Dr. Thomas Czypionka, Head of Health Economics and Health Policy am Institut für höhere Studien (IHS) in Wien stellt die Zahlen in einen gesundheitspolitischen und gesundheitsökonomischen Kontext und erklärt: „Schon in den vergangenen Jahren sind die Ausgaben für Arzneimittel geringer gewachsen als die Einnahmen der Krankenkassen. Setzt man den Pharma-Forecast in Beziehung zur Wirtschaftsprognose, so wird sich dies zumindest bis 2023 fortsetzen.“ Auch im Vergleich zu den gesamten Gesundheitsausgaben liegt das Verhältnis ähnlich: „Die Gesundheitsausgaben machen etwa elf Prozent des BIP aus. Während es hier einen stetigen, geringfügigen Aufwärtstrend gibt, bleibt der Anteil der öffentlichen Arzneimittelausgaben für den niedergelassenen Bereich dagegen die letzten Jahre stabil“, so Czypionka weiter.

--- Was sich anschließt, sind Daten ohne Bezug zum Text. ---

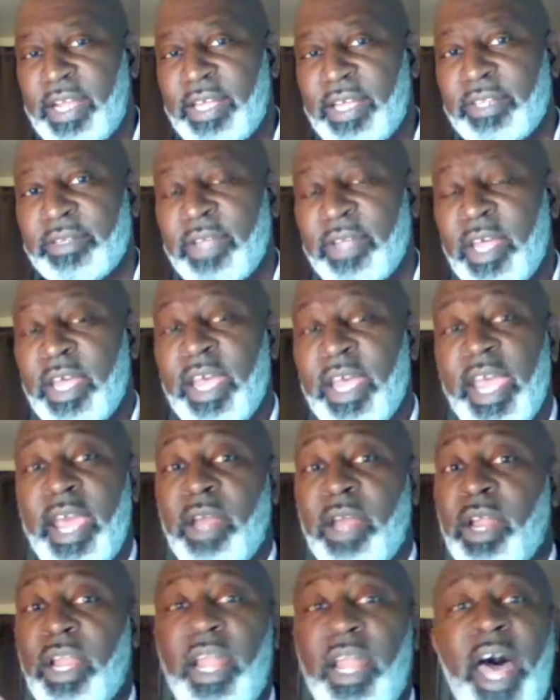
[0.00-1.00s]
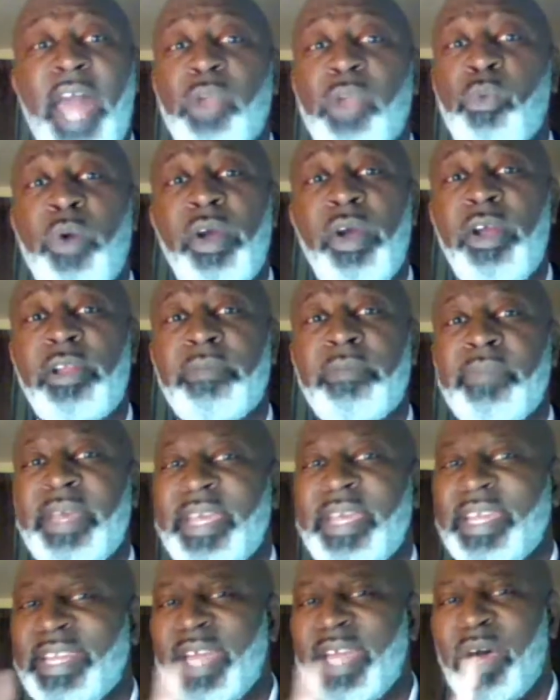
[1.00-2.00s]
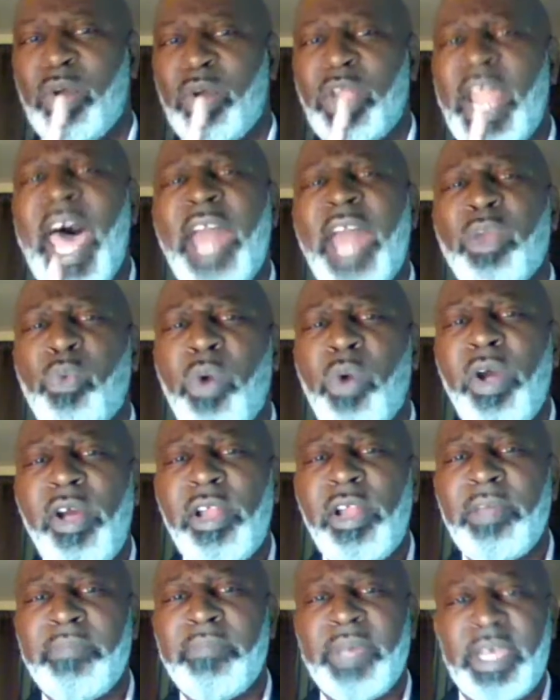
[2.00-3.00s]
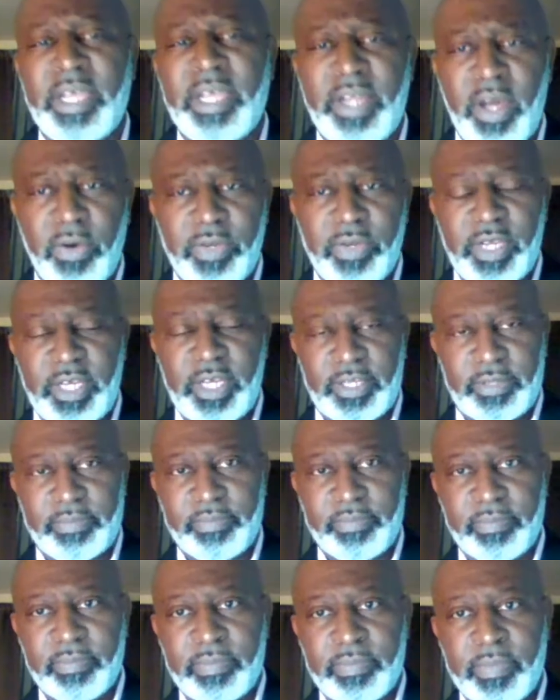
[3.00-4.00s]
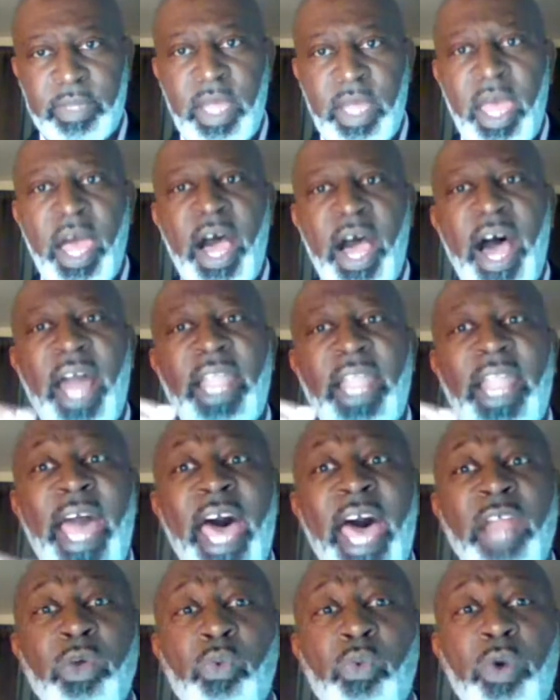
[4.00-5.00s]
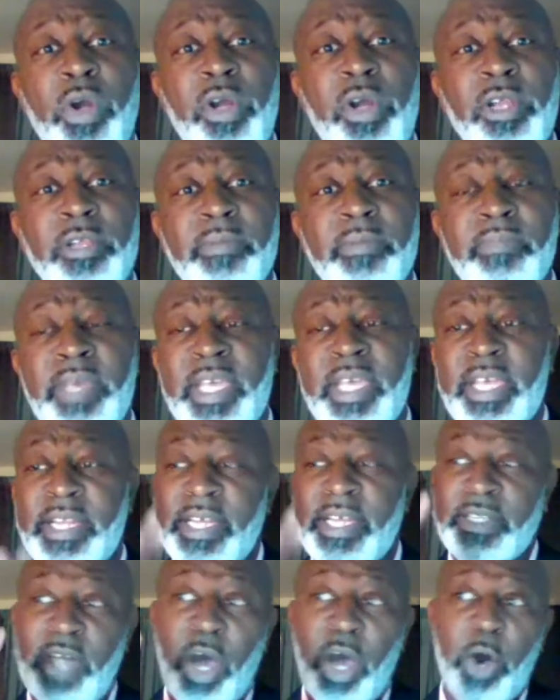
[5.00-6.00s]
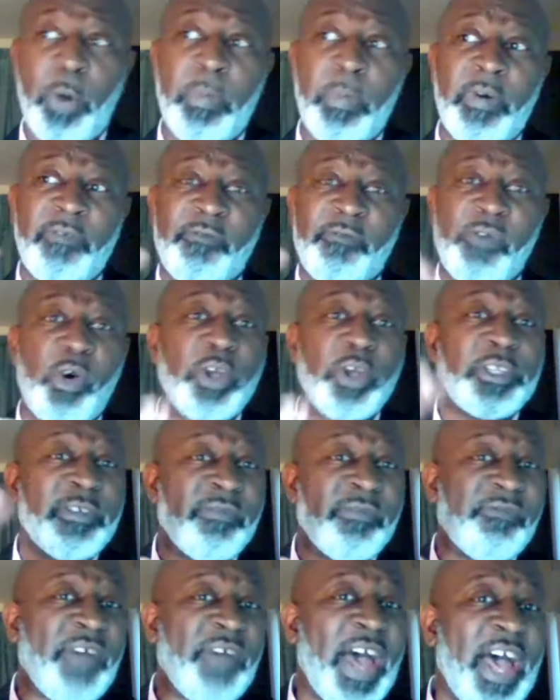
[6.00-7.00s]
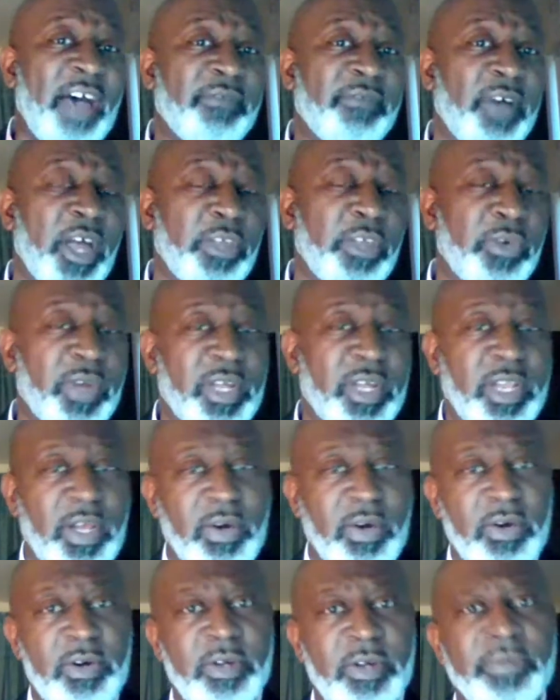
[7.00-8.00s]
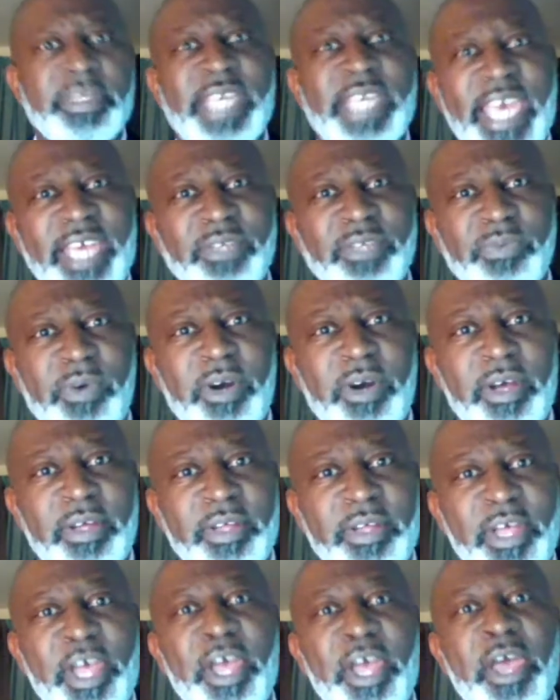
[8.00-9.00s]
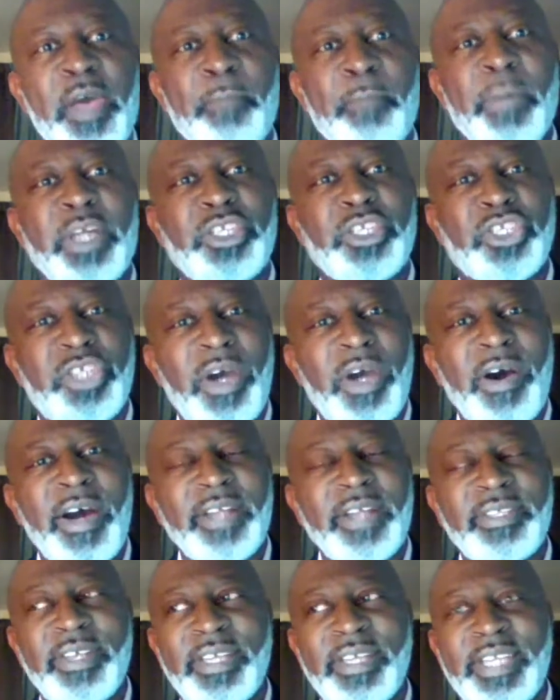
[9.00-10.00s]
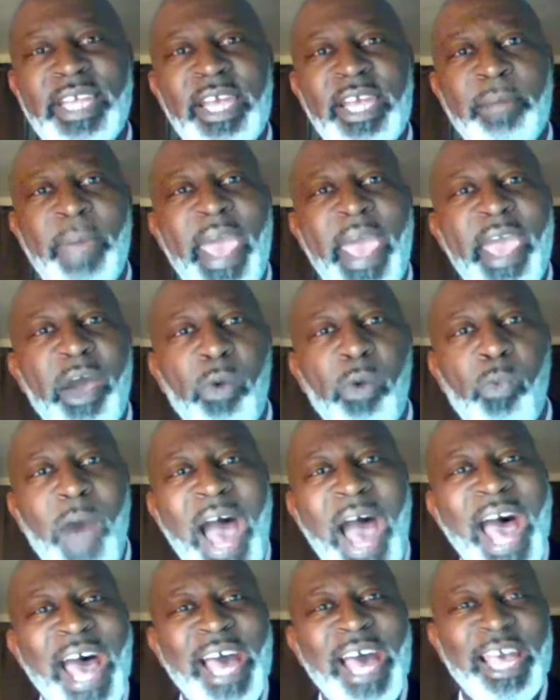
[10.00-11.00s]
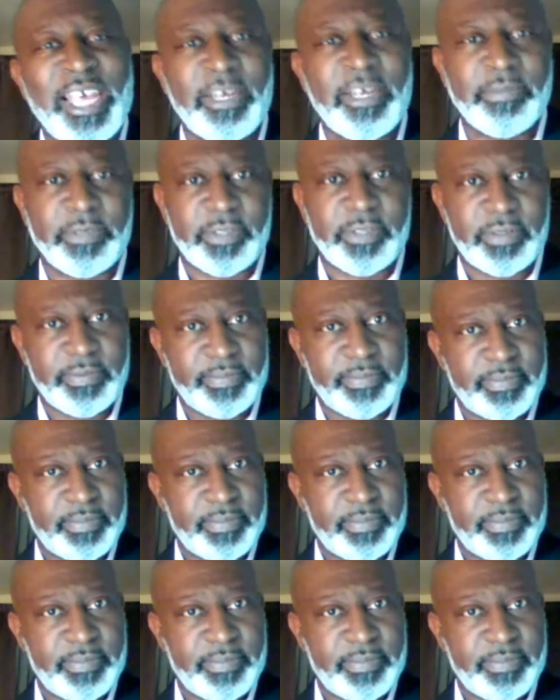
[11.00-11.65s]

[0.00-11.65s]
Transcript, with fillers: this? And a lot of word of men, a lot of word of men know this. A lot of word of men that's over Fortune 500 clubs. Guess what? Majority of them have wives.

Die Schlüsse, die der Gesundheitsökonom aus den Ergebnissen der Studie zieht: „Die Zahlen des Pharma-Forecast legen nahe, dass das Wachstum der öffentlichen Arzneimittelausgaben im niedergelassenen Bereich mittelfristig kein Finanzierungsproblem erzeugt und dass das Ausgabenwachstum konstant ist, obwohl durch einige Neuentwicklungen ein Zusatznutzen für die Patienten entsteht. Er macht aber auch nochmal deutlich, dass es abseits der Finanzierbarkeit in einigen Bereichen Probleme gibt. So können durch über die Jahre konstante Preise der patentfreien Arzneimittel bei steigenden Arbeitskosten Probleme für Hersteller und Apotheken entstehen, da erzielbare Margen in diesem Bereich abschmelzen. Bei jährlich steigender Rezeptgebühr fallen auch für die Patienten immer mehr Medikamente aus der Erstattung und werden nicht auf die Rezeptgebührenobergrenze angerechnet.

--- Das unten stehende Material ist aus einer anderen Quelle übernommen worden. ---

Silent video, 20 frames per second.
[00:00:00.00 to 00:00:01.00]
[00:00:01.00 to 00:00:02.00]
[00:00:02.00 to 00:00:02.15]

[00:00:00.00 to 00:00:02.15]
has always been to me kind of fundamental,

Mit dem „Pharma Forecast Austria 2023“ wird jedenfalls eine Möglichkeit geschaffen, um mit belastbarem Datenmaterial zukünftige Arzneimittel-Ausgaben im Gesundheitssektor planbarer zu machen. Mit der darin aufgezeigten Prognose können zumindest jene Ausgaben, die für Arzneimittel im niedergelassenen Bereich bei den Krankenkassen anfallen, von diesen präziser budgetiert werden.